Demand for Opec crude, known as the call on Opec, in the fourth quarter will average 28.69 million barrels per day, the 11-nation producer group said in its October report. The previous forecast was 28.86 million bpd.
Oil prices have slid to below $60 a barrel from a July peak of $78.40, raising concern in Opec of a further drop because of slowing economic growth, rising supply from rival producers and brimming inventories.
"Uncertainties about global economic prospects particularly in the USA, slowing demand growth, rebounding non-Opec supply and high stock levels have triggered a strong bearish sentiment in the market," the report said. "This has led to some concern that the downward momentum might persist, causing prices to overshoot and fall below levels justified by fundamentals."
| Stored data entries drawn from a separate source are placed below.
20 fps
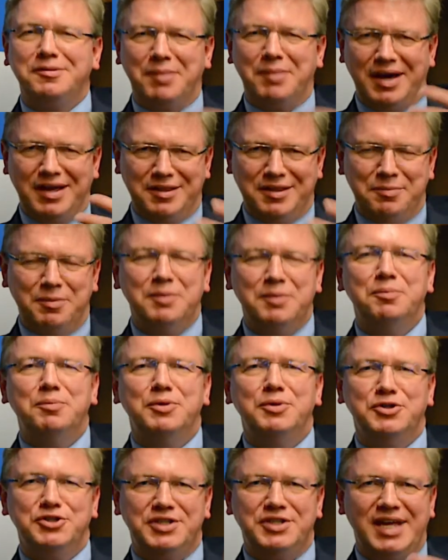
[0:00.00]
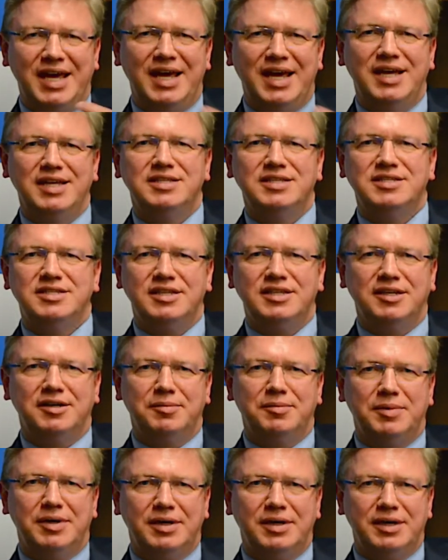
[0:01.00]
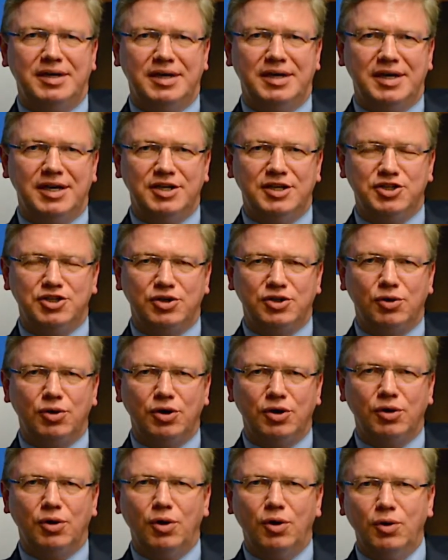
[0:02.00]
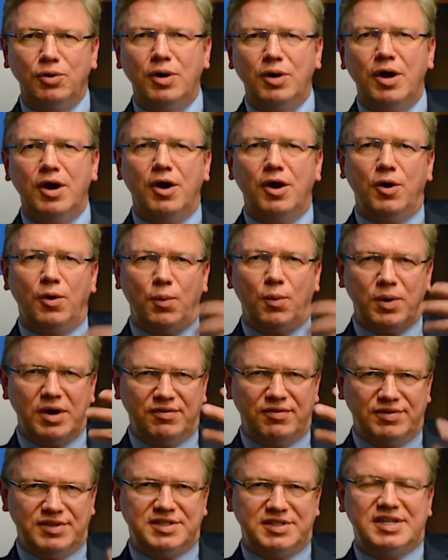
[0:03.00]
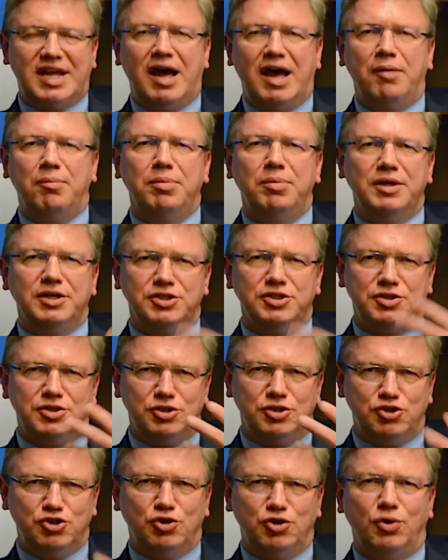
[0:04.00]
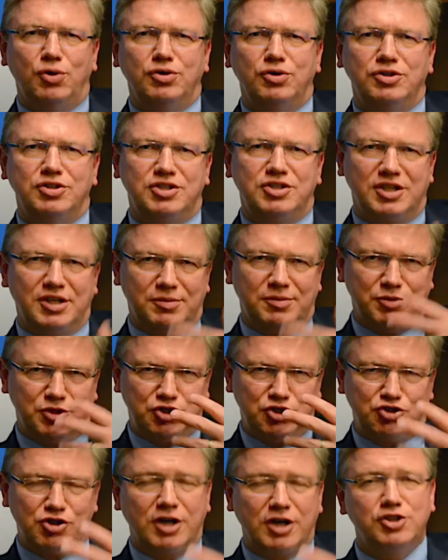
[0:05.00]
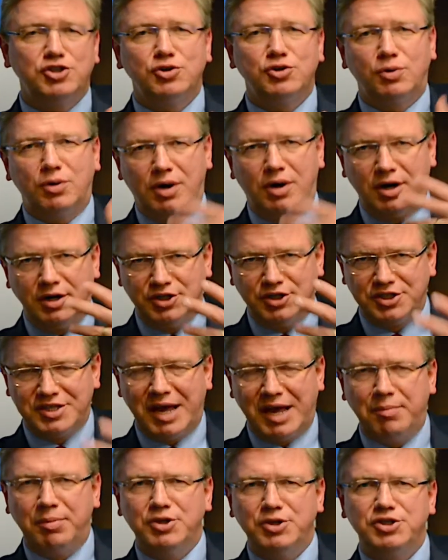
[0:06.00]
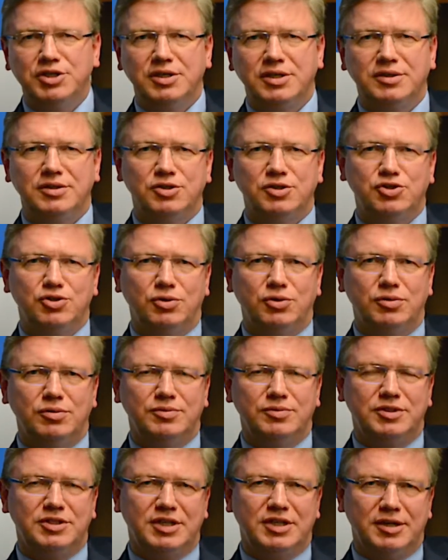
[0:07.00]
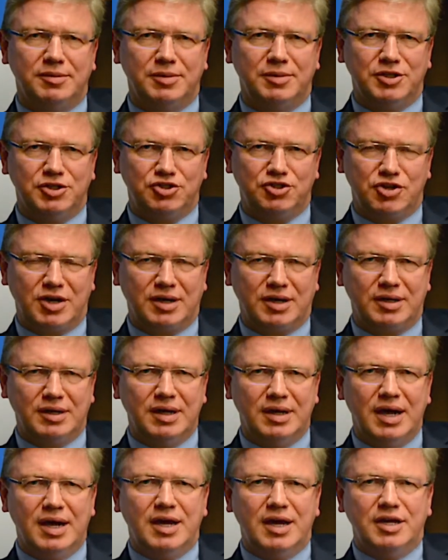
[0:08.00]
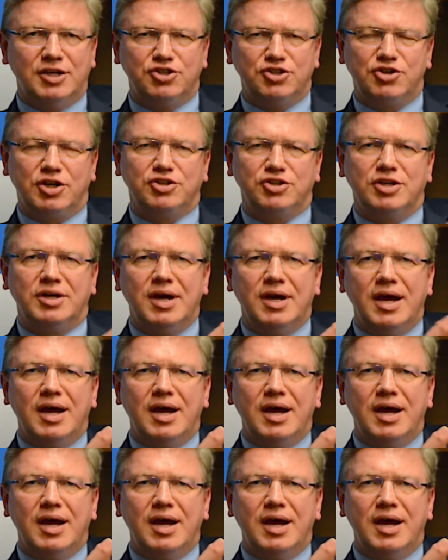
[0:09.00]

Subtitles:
by the member states is going on. We have established the joint structure, or establishing the joint structure.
The Organisation of Petroleum Exporting Countries is set to meet on Thursday in Qatar to work out details of a 1-million-bpd cut in output, the group's first plan to reduce supply in two years.
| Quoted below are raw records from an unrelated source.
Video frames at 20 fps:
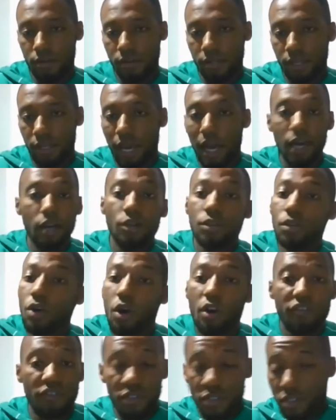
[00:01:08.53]
Yeah. I don't
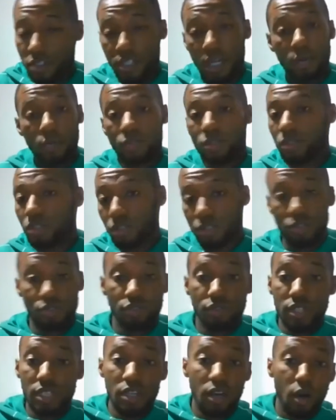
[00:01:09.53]
know if it's because I was on the
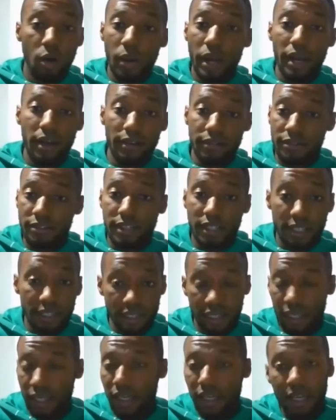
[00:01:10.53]
street or whatever in
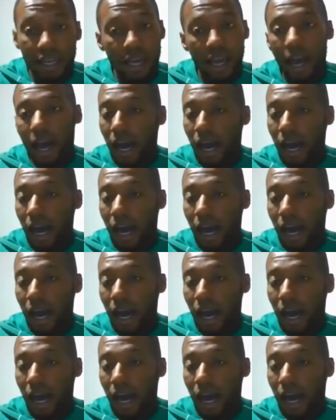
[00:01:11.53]
it, yeah.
Opec President Edmund Daukoru, who is also Nigeria's top oil official, told Reuters on Sunday that the group must act now to stem a "catastrophic" slide in prices. Crude oil in New York was up 12 cents at $58.69 a barrel at 1500 GMT. It fell to $57.22, the lowest this year, on Thursday.
An analyst said Opec may also cut supply at its next meeting, scheduled for December 14 in Abuja, Nigeria, because the present reduction may just stabilise prices for now. "A 1 million bpd cut in Opec output would put a temporary floor under prices," said Adam Sieminski, chief energy economist at Deutsche Bank in New York.
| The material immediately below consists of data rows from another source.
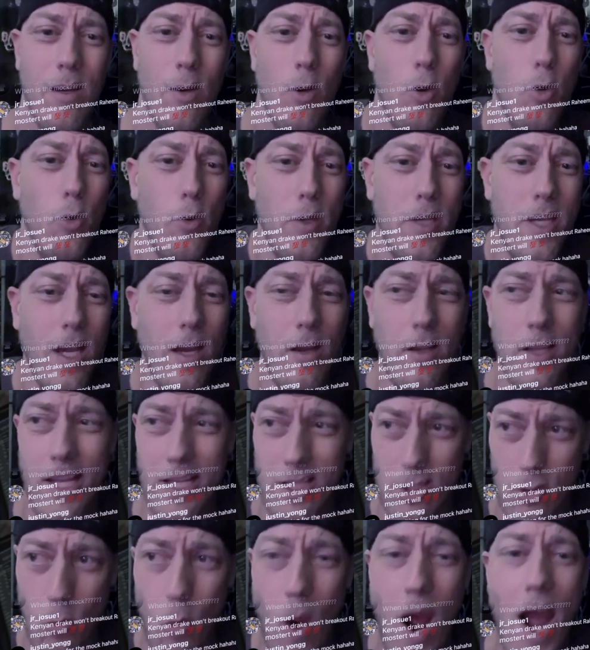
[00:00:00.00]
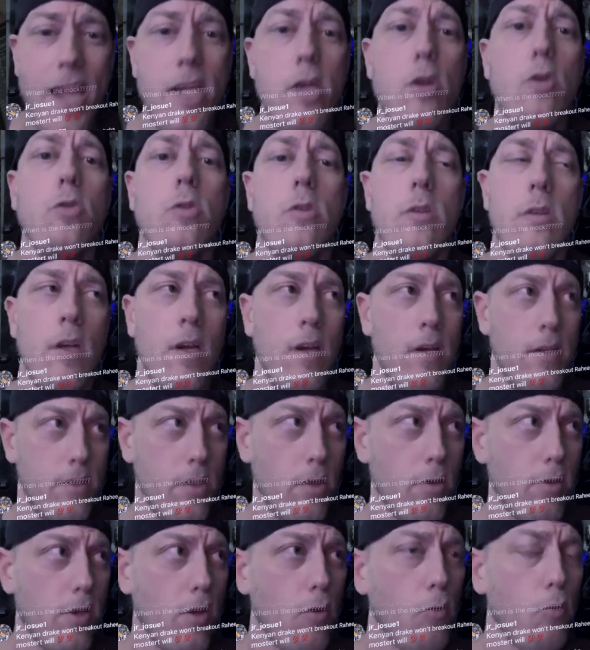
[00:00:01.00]

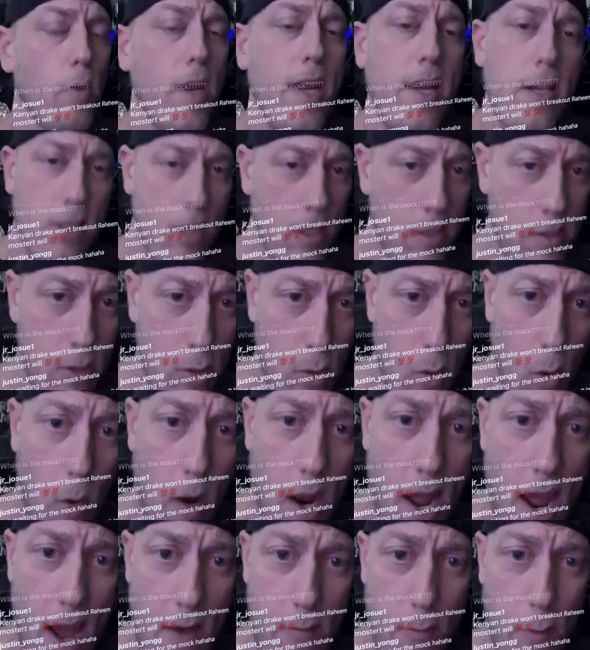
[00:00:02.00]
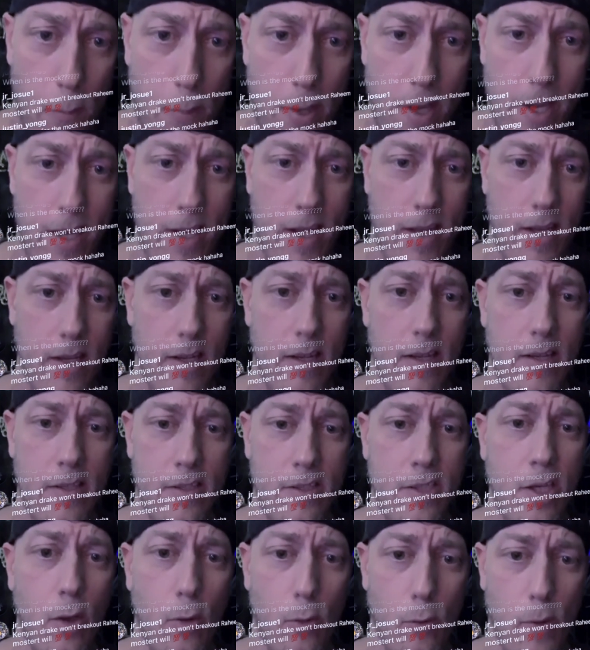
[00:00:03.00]
There's a reason you don't have a pick
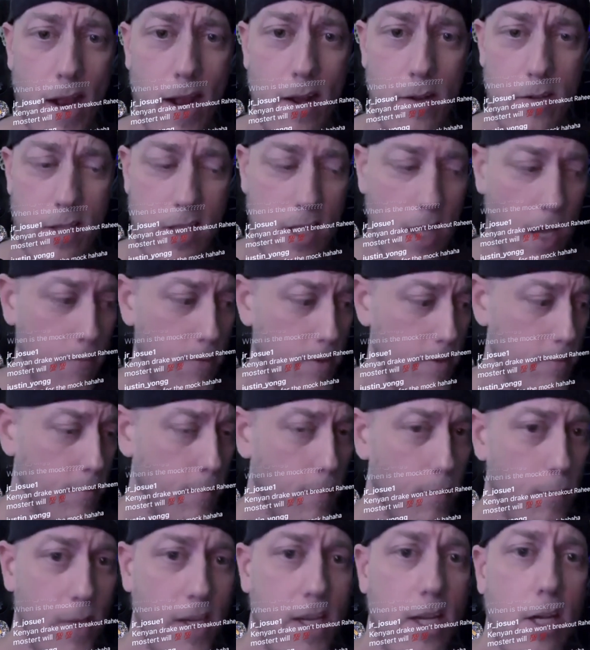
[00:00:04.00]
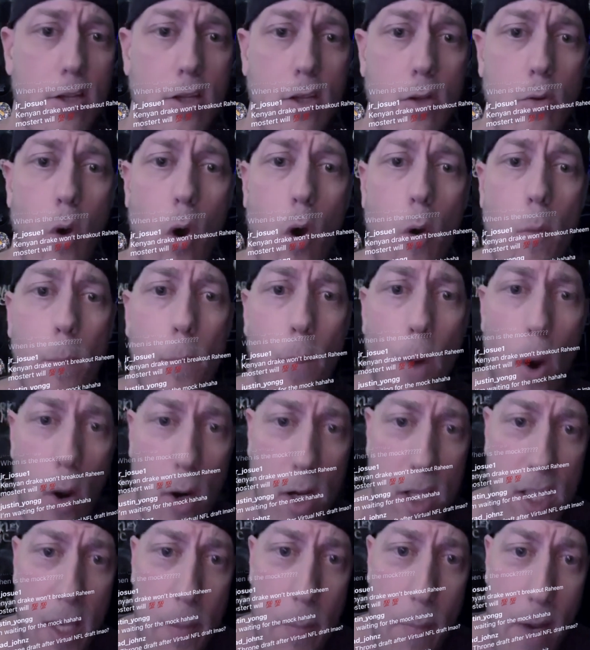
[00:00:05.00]
until round 7. Because you own
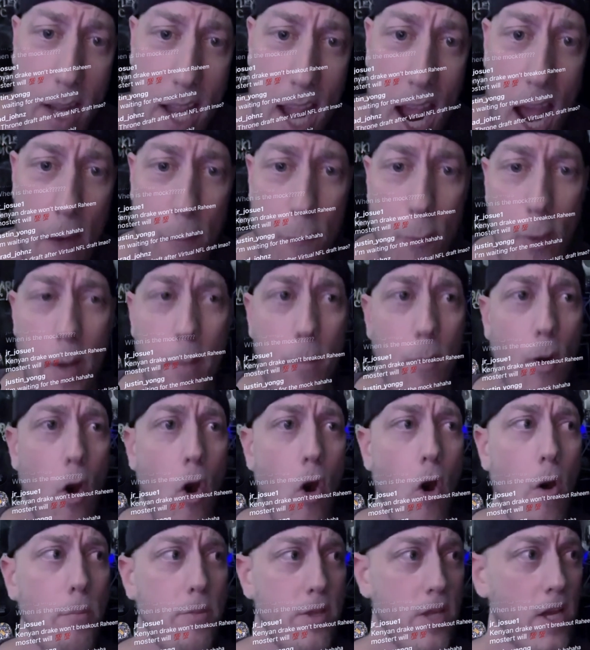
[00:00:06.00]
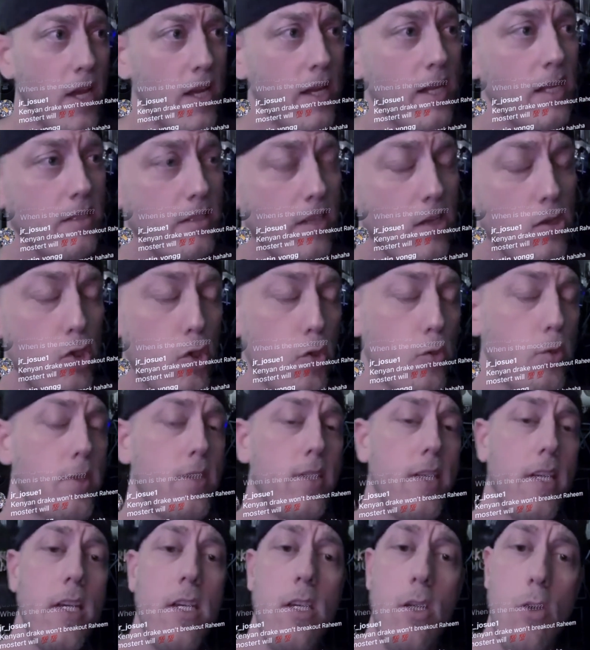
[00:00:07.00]
Barkley, McCaffrey, and Mahomes. Did you
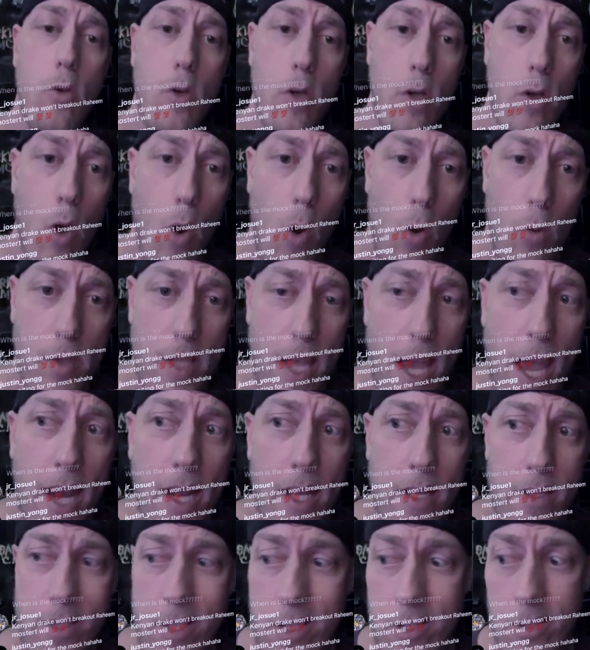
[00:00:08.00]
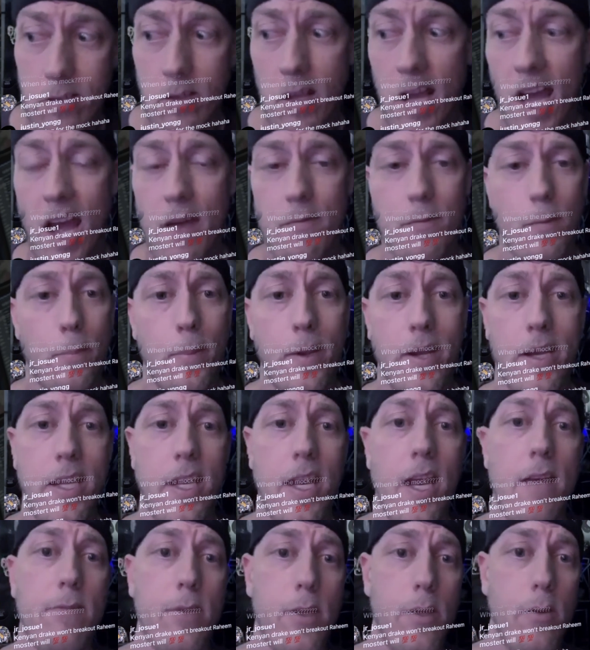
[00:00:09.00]
think you could own that and still have a pick
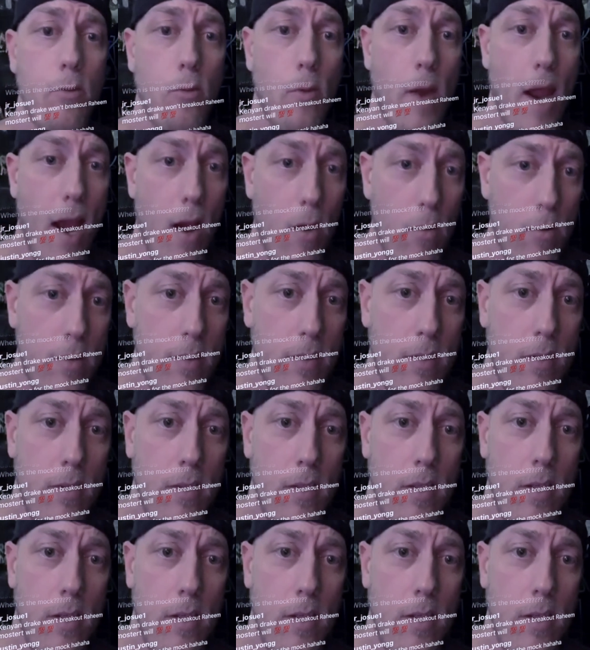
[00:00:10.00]
in every round?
"I think they are going to talk about even more cuts in December as they fine-tune their supply and demand estimates for 2007. Opec oil ministers have been debating whether to cut supply from actual production or from the group's notional output limit of 28 million bpd. The 10 members bound by quotas, all except Iraq, pumped 27.6 million bpd in September, Opec said, citing secondary sources. That was down from 27.7 million bpd in August.
A cut from quotas would spare members such as Venezuela, Iran and Indonesia from lowering actual supply because they are struggling to pump their full entitlement under the current output limits. Opec left its outlook for growth in global oil demand next year unchanged at 1.3 million bpd. It cut the 2006 forecast by 100,000 bpd to 1 million bpd due to a slowing world economy.
The International Energy Agency, an adviser to 26 industrialised nations, last week trimmed its 2007 oil demand growth forecast to 1.45 million bpd. A jump in non-Opec supply next year is set to lower the need for Opec oil. Opec expects supply from rivals to rise by 1.8 million bpd to average 53 million bpd, a rebound it has called the fastest in two decades. As a result, Opec expects demand for its crude next year to fall to 28.08 million bpd from 28.72 million bpd this year.